Il était fatigué, tellement fatigué. Il ferma la porte à clé et se dirigea rapidement vers le lit. Au passage, il dit à Stéphanie :
- Je suis vraiment crevé ! Je vais me coucher tout de suite. Tu ne m’en veux pas trop ?
- Bien sûr que non ! Vas-y, je te rejoins dans quelques minutes. Lui répondit-elle. Tu sais, une fille, ça a quelques obligations avant d’aller se coucher.

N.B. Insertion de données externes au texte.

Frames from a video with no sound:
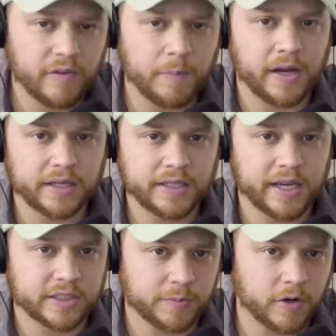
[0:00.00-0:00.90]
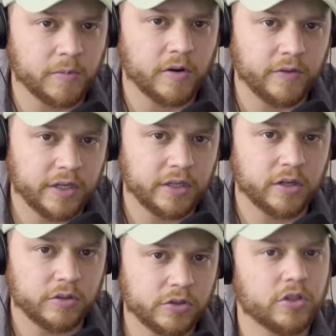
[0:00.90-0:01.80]
a podcast promo
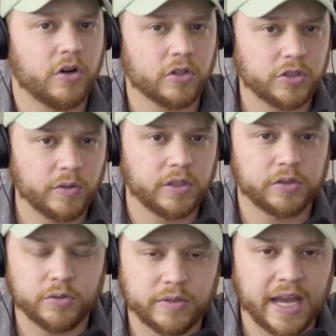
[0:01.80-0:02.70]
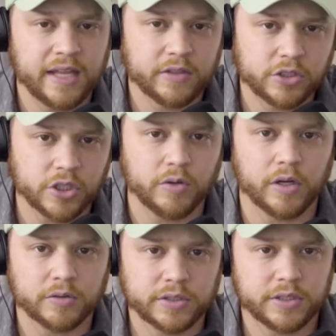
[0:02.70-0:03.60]
video, you should also include that in the show
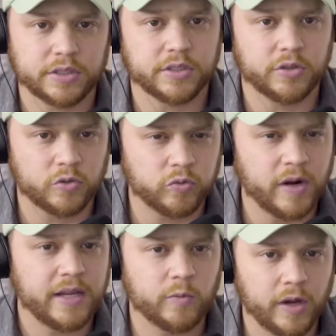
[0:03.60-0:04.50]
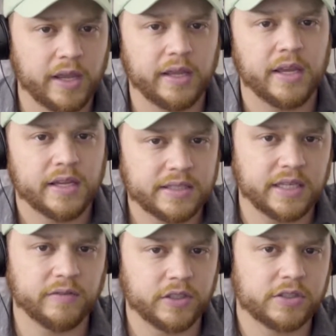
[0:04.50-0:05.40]
notes. This is a great way to
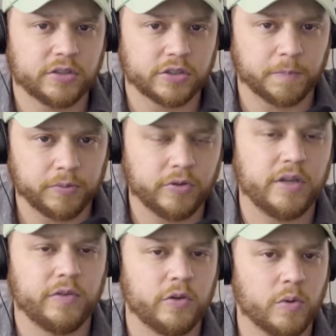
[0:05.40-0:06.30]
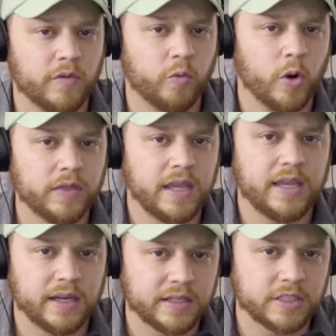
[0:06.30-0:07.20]
give listeners a preview of what they
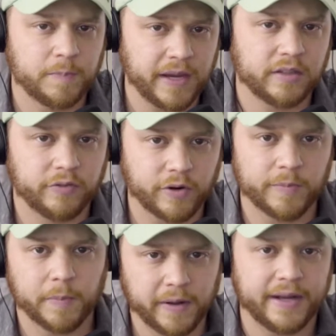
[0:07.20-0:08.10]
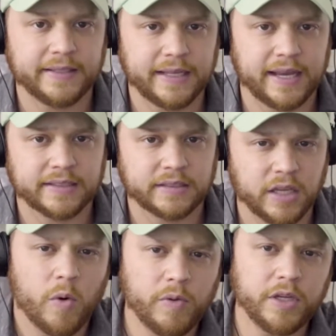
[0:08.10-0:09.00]
can expect from the podcast.
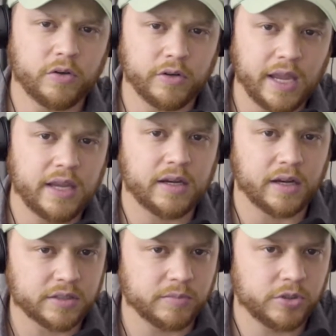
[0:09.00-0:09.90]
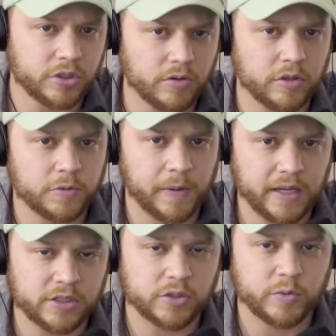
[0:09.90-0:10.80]
When we create custom show notes
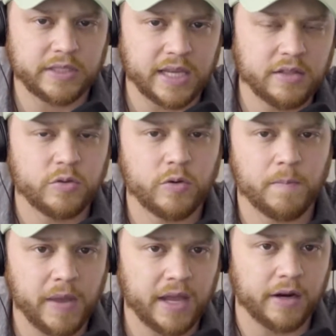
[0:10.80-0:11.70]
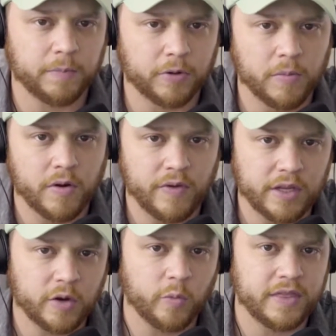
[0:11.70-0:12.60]
pages, we tend to embed a promo
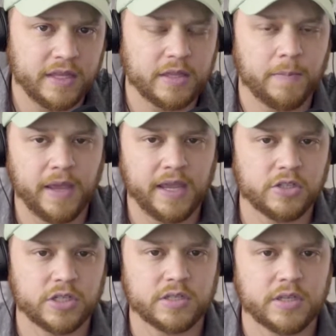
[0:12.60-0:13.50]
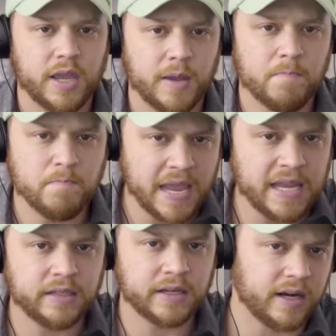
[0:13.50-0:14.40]
video within the page's
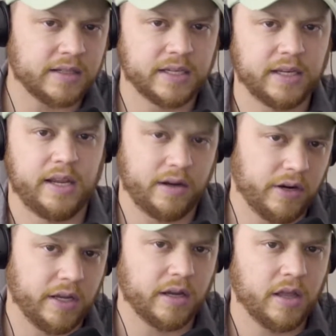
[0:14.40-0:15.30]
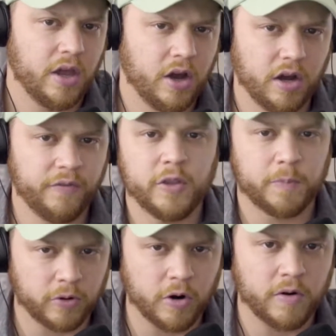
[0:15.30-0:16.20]
main content area. Often the
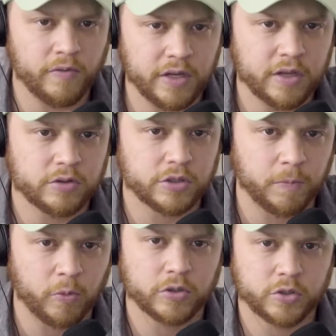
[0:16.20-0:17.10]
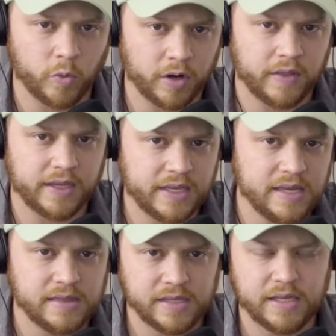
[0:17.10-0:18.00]
promo video supports one of the
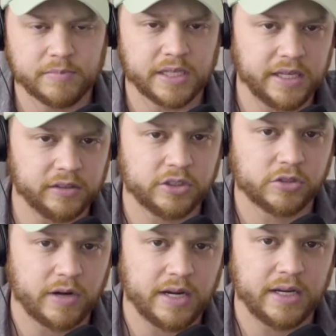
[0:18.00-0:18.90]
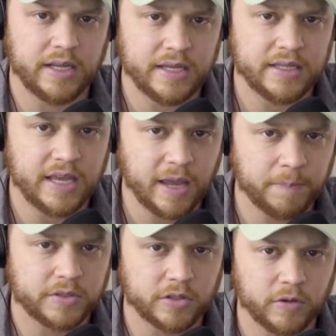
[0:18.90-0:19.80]
key themes illustrated in the
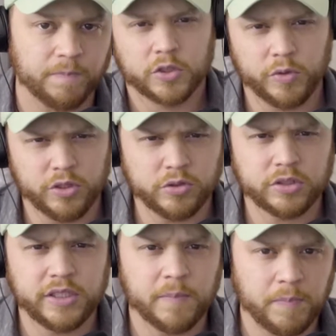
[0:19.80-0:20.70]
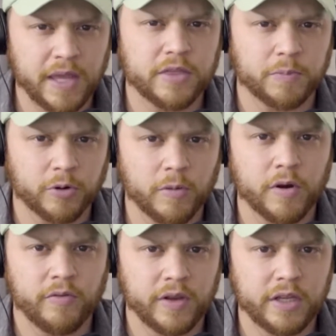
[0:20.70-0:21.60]
episode. So we usually embed the
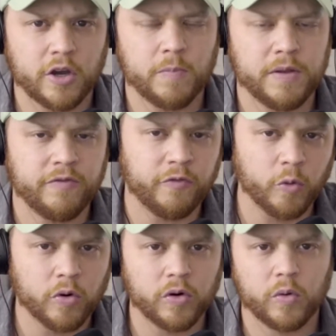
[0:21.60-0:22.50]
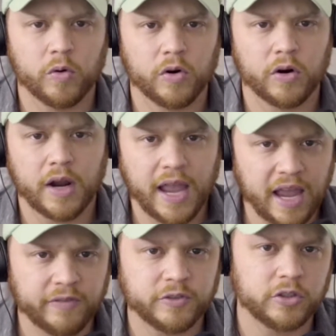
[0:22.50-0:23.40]
promo video before or
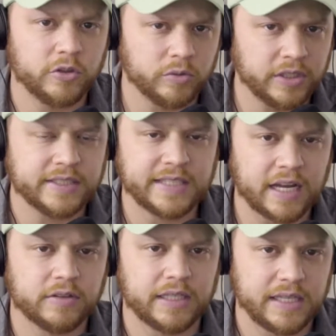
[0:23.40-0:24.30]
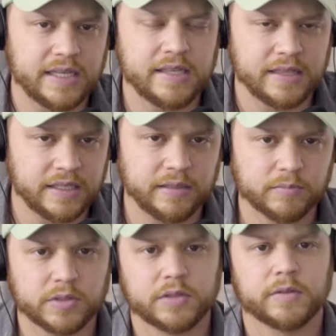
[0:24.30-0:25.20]
after you list out the key
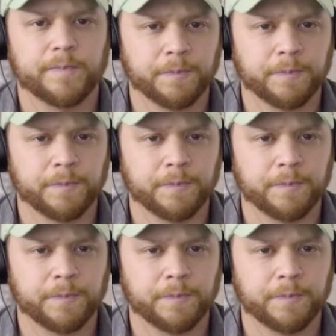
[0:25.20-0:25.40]
themes.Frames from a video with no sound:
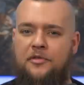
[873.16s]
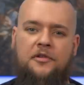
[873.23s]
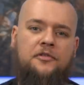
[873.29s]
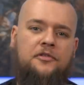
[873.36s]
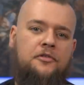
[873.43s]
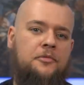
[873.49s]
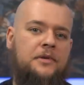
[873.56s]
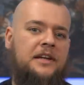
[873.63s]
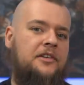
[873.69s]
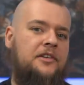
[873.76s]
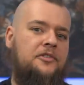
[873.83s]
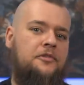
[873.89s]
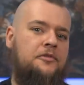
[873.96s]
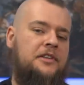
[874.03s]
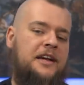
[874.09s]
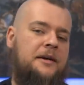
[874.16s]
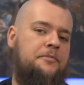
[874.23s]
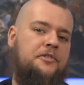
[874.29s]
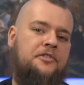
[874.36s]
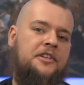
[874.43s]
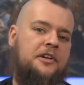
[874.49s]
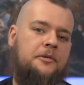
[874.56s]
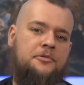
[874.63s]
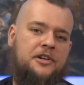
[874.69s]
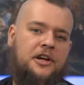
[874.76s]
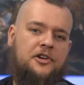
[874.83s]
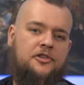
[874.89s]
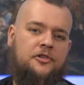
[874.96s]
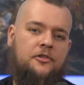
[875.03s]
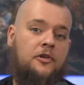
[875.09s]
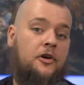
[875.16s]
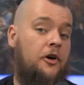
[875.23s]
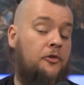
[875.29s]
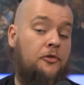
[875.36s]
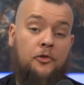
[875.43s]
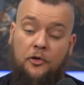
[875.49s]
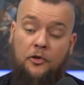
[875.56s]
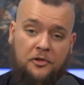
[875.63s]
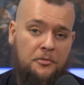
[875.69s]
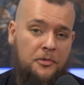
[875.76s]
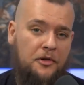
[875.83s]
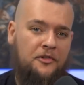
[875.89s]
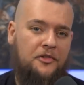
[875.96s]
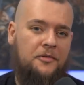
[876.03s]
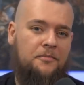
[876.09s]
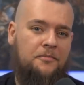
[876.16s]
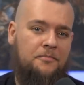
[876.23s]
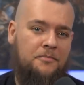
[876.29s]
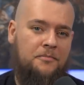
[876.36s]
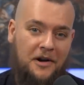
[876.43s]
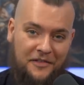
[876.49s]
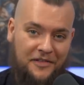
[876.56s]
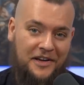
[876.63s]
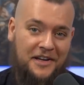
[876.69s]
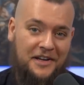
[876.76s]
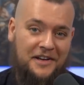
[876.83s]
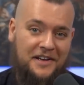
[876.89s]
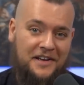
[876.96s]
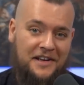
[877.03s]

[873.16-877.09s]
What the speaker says: those who issue the amputee objection are not among them, are they?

Il se dirigea vers le lit, se déshabilla et s’allongea sous la couette. Il se dit qu’il avait tellement de chance. Depuis hier, sa vie avait été complètement bouleversée, un peu en bien, un peu en mal. En mal, parce que tout ce qui lui arrivait avait un petit quelque chose d’excitant, mais surtout une grande part de terrifiant. Le bien, c’était Stéphanie, évidemment. Il en avait rêvé depuis des années. Il en avait tellement rêvé qu’il se demandait comment cela pouvait être vrai. C’était si soudain, si fort, si profond qu’il avait toujours du mal à se persuader que c’était réel. Il se disait que tous les hommes qui rêvent d’une femme pendant longtemps devaient penser la même chose. Peut-être même que c’était un sentiment commun à toutes les personnes passionnées par quelqu’un ou quelque chose. Juste la passion. Oui, il était passionnément amoureux de Stéphanie. A cet instant, il avait l’impression de pouvoir allez au bout du monde si elle le lui demandait. Jamais elle ne lui demanderait une telle chose, elle qui était la gentillesse, la bonté et la beauté même. Demain serait un autre jour. Il n’était plus l’heure de philosopher, mais bien celui de dormir. La journée avait été très longue et malgré ses sommeils imposés, mais impromptus, il était très las.
Revoyant en boucle dans sa tête les images mélangées de la deuxième journée du reste de sa vie. A la pensée de cette chute dans les bras de Morphée, instantanément, il s’endormit.